[Start of Attachment]

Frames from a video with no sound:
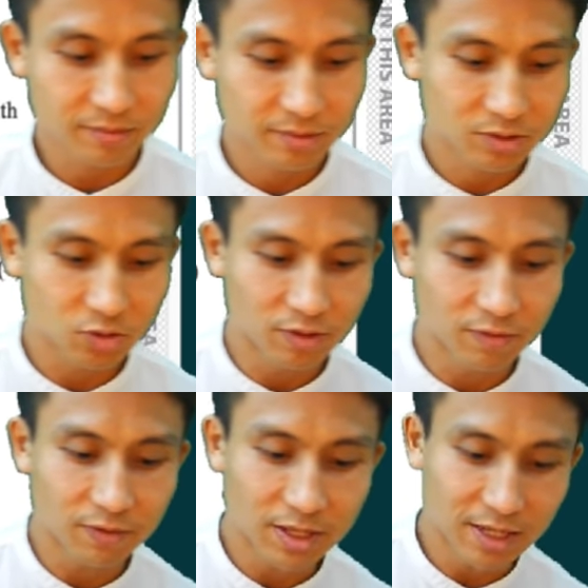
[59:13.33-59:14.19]
So the
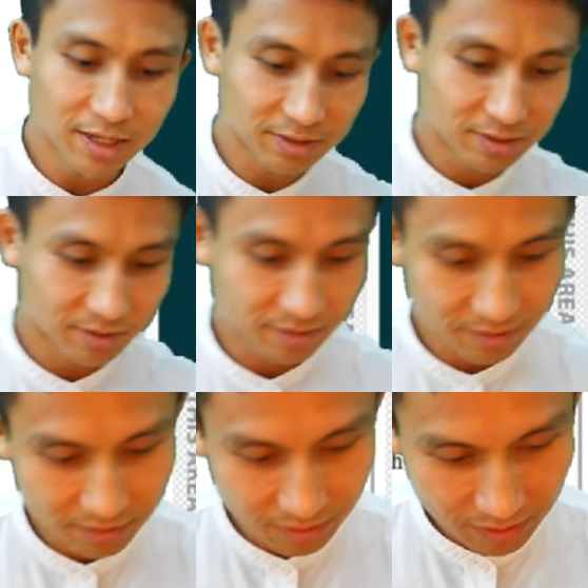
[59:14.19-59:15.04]
v is,
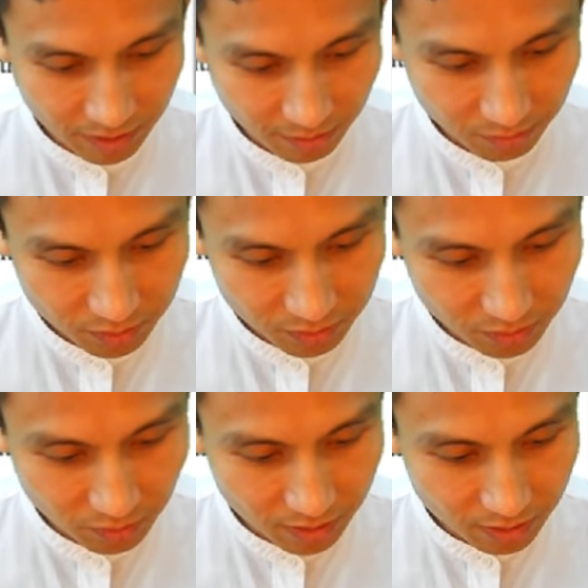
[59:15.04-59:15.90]
okay, I'm just
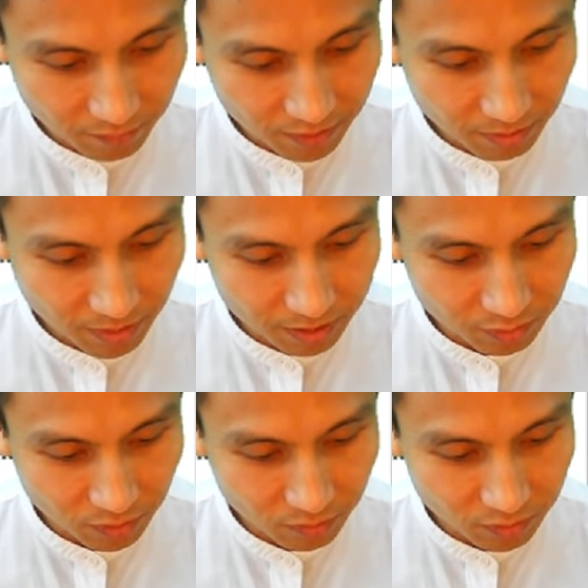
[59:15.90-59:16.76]
going to write the v minus
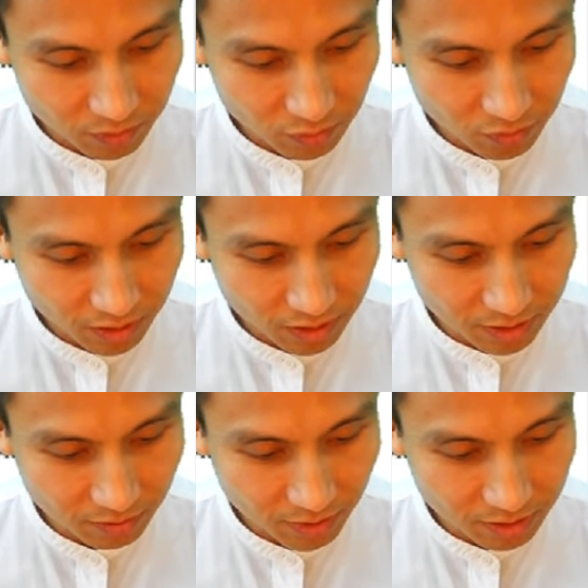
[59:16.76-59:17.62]
1 over 2 e
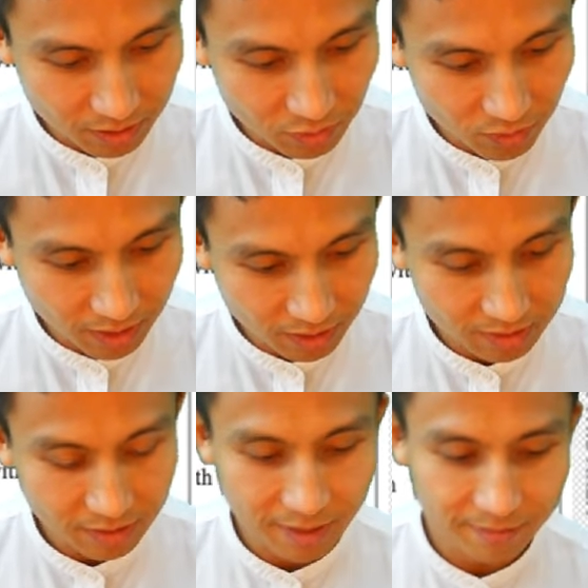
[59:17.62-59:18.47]
to the minus
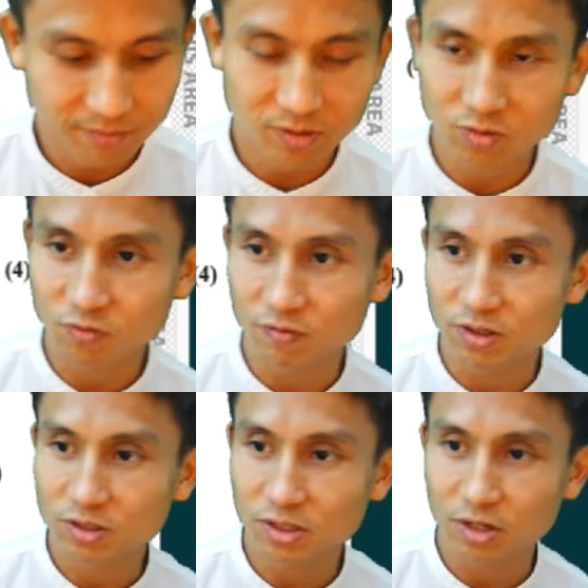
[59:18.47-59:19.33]
2x, yeah? Just
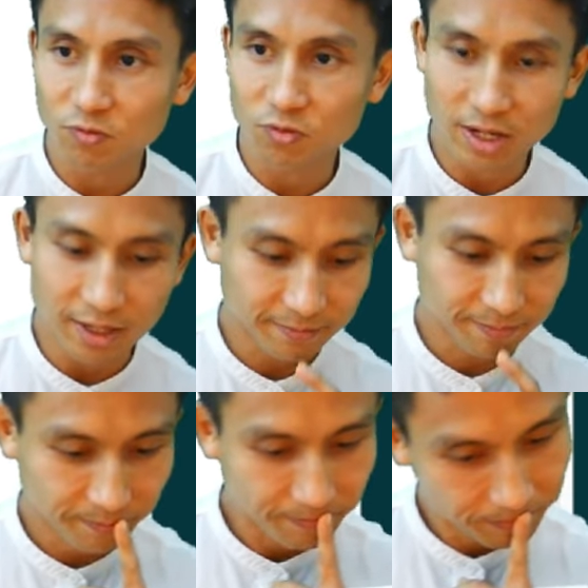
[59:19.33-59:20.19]
reverse chain rule there.
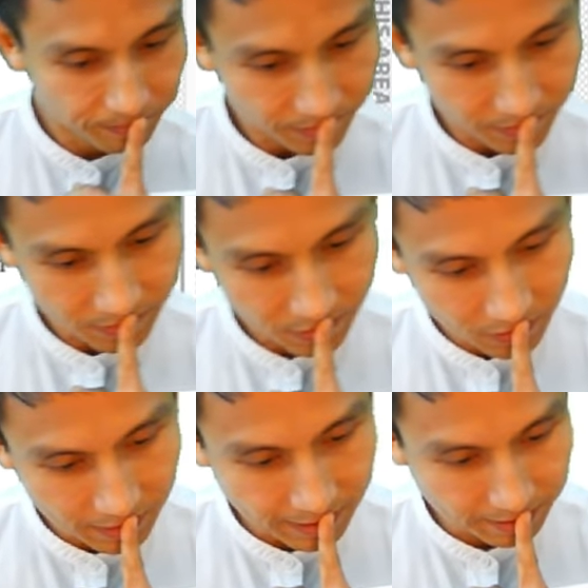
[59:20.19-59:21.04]

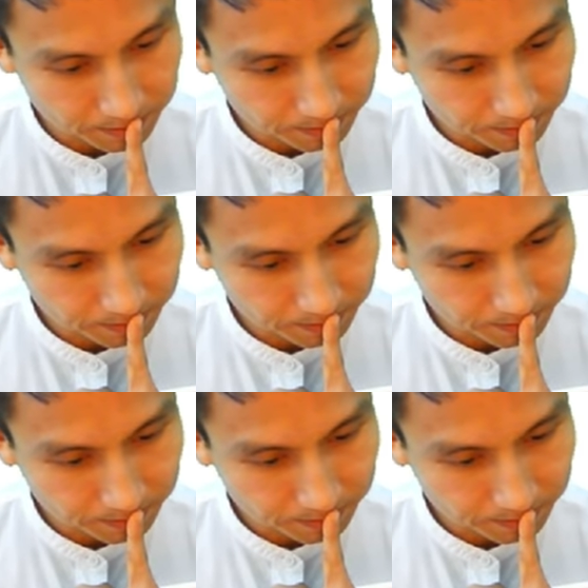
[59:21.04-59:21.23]
Okay.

[End of Attachment]

_WORK TO BE COMPLETED_. With the pictures left out, please output each line from the one containing "[59:17.62-59:18.47]" through the end of the entries, exactly as it is.

_SOLUTION FOR THIS TASK_.
[59:17.62-59:18.47]
to the minus
[59:18.47-59:19.33]
2x, yeah? Just
[59:19.33-59:20.19]
reverse chain rule there.
[59:20.19-59:21.04]

[59:21.04-59:21.23]
Okay.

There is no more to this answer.